Balance Disorders in Aging

By: Sean Lennox

The trend in demographics that should lead to an overall concern for the American healthcare system is the tremendous growth of people over the age of 65 years. Konrad, Girardi, and Helfert, (1999) reported that there would be almost 40 million adults over the age of 65 by 2010 in the United States. Balance disorders and disorders that lead to instability become more prevalent with age (Salzman, 2010; Sloane, Baloh, and Honrubi, 1989). The three sensory modalities responsible for normal balance and steadiness: vision, vestibular, and proprioception, can become compromised as a result of normal age related changes as well as age-related disease or pathology leading to increased risk of falls and fall related injury (Alvord, 2008; Cronin and Steenerson, 2011; Konrad et al, 1999; Salzman, 2010). The elderly fall more often and with greater consequence as a result of balance and instability issues leading to huge personal costs as well as sky-rocketing health care costs (Alvord, 2008).

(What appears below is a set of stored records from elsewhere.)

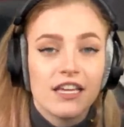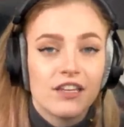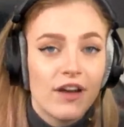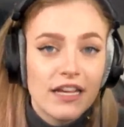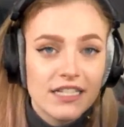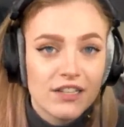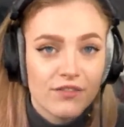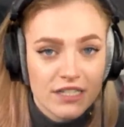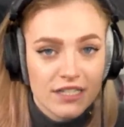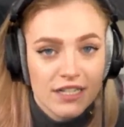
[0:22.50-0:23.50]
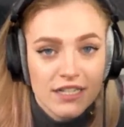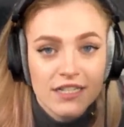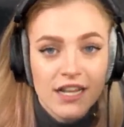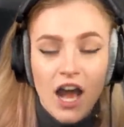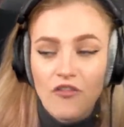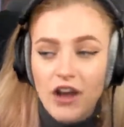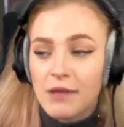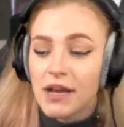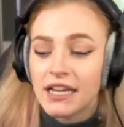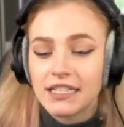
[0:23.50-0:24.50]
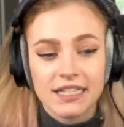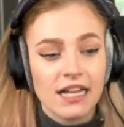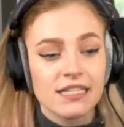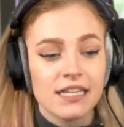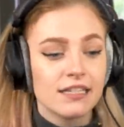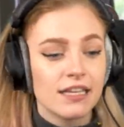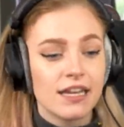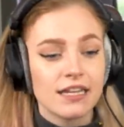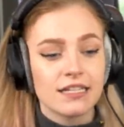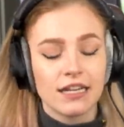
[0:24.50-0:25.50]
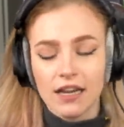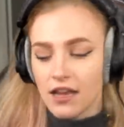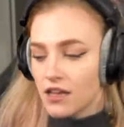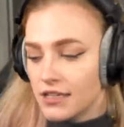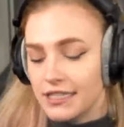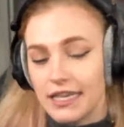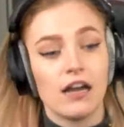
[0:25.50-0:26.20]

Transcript: weiß nicht, was es ist. Auf einmal hat das ganze Internet gesagt, ja,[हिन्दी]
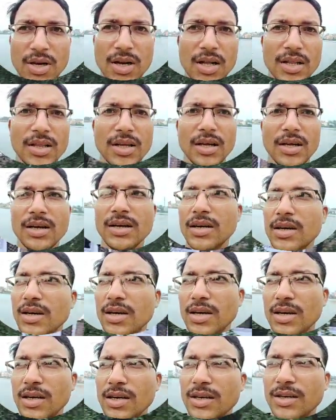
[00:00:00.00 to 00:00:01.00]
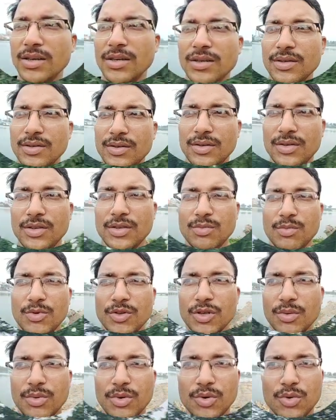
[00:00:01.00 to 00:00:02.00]
चला था जिसमें
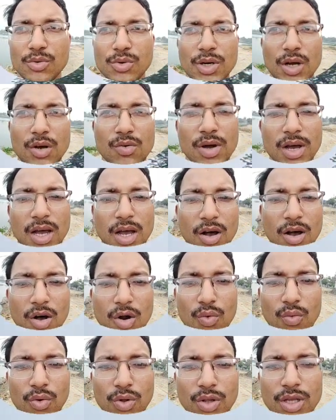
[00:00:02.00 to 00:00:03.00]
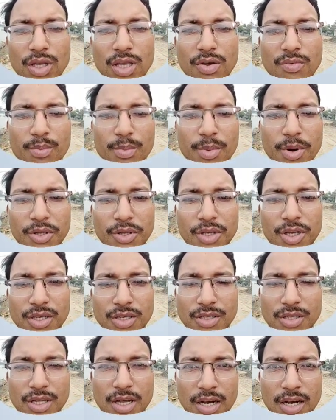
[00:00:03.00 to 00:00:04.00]
सभी टूटा हुआ है और वो देखिए वृक्ष
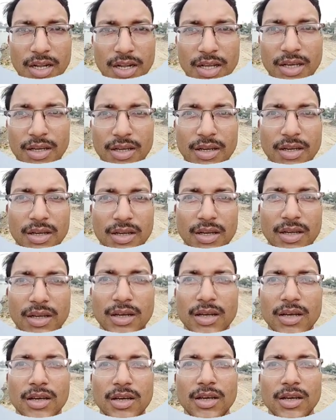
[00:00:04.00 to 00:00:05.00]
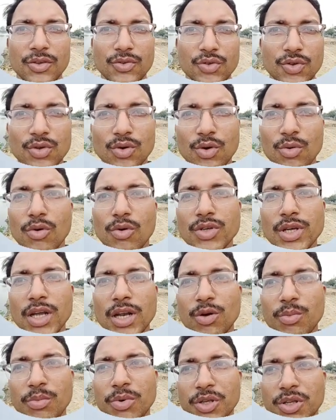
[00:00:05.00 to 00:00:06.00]
स्थान है जिसको बहुत
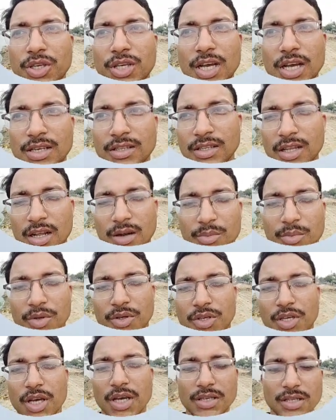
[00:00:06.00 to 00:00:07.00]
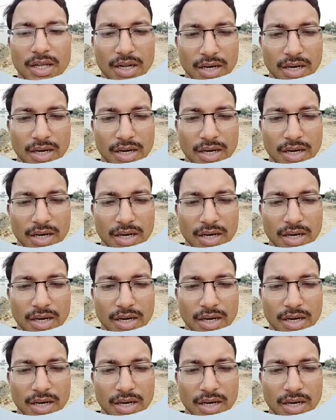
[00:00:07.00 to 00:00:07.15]
सारे लोग बिछिया स्थान बिछिया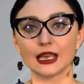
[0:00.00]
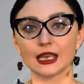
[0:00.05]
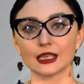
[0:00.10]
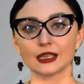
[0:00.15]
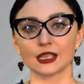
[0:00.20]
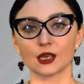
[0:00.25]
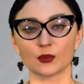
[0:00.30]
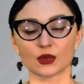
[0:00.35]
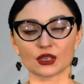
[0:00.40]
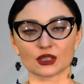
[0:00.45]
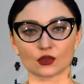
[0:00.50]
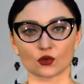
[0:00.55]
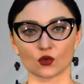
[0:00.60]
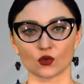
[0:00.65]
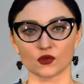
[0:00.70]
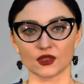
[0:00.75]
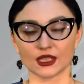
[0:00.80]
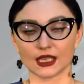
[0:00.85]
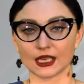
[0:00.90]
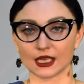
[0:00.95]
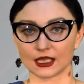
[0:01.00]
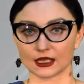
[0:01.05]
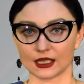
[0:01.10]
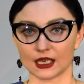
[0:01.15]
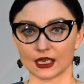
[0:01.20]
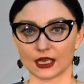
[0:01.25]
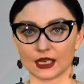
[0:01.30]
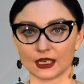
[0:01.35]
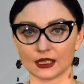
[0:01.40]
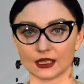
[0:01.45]
Это Московский
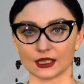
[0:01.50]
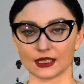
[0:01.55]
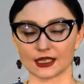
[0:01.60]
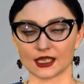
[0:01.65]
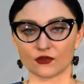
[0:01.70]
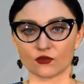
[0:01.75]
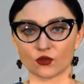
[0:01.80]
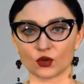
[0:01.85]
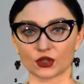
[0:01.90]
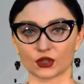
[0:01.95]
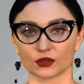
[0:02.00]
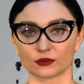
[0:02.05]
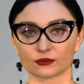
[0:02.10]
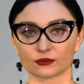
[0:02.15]
эндокринный завод.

Over the age of 65, 1 in every 3 adults will suffer from a fall (Sturnieks, George, Lord, 2008), and given the explosion in the number people living today over 65 years of age, falls are a major healthcare crisis (Konrad et al, 1999).  The US National Institutes of Health (Senior Health), (2011) reported 1.6 million emergency room visits as a result of falls. The elderly are less likely to fully recover from a fall, and falls have been linked to increase risk of death especially for individuals over 85 (Cronin and Steenerson, 2011; USNIH, 2011).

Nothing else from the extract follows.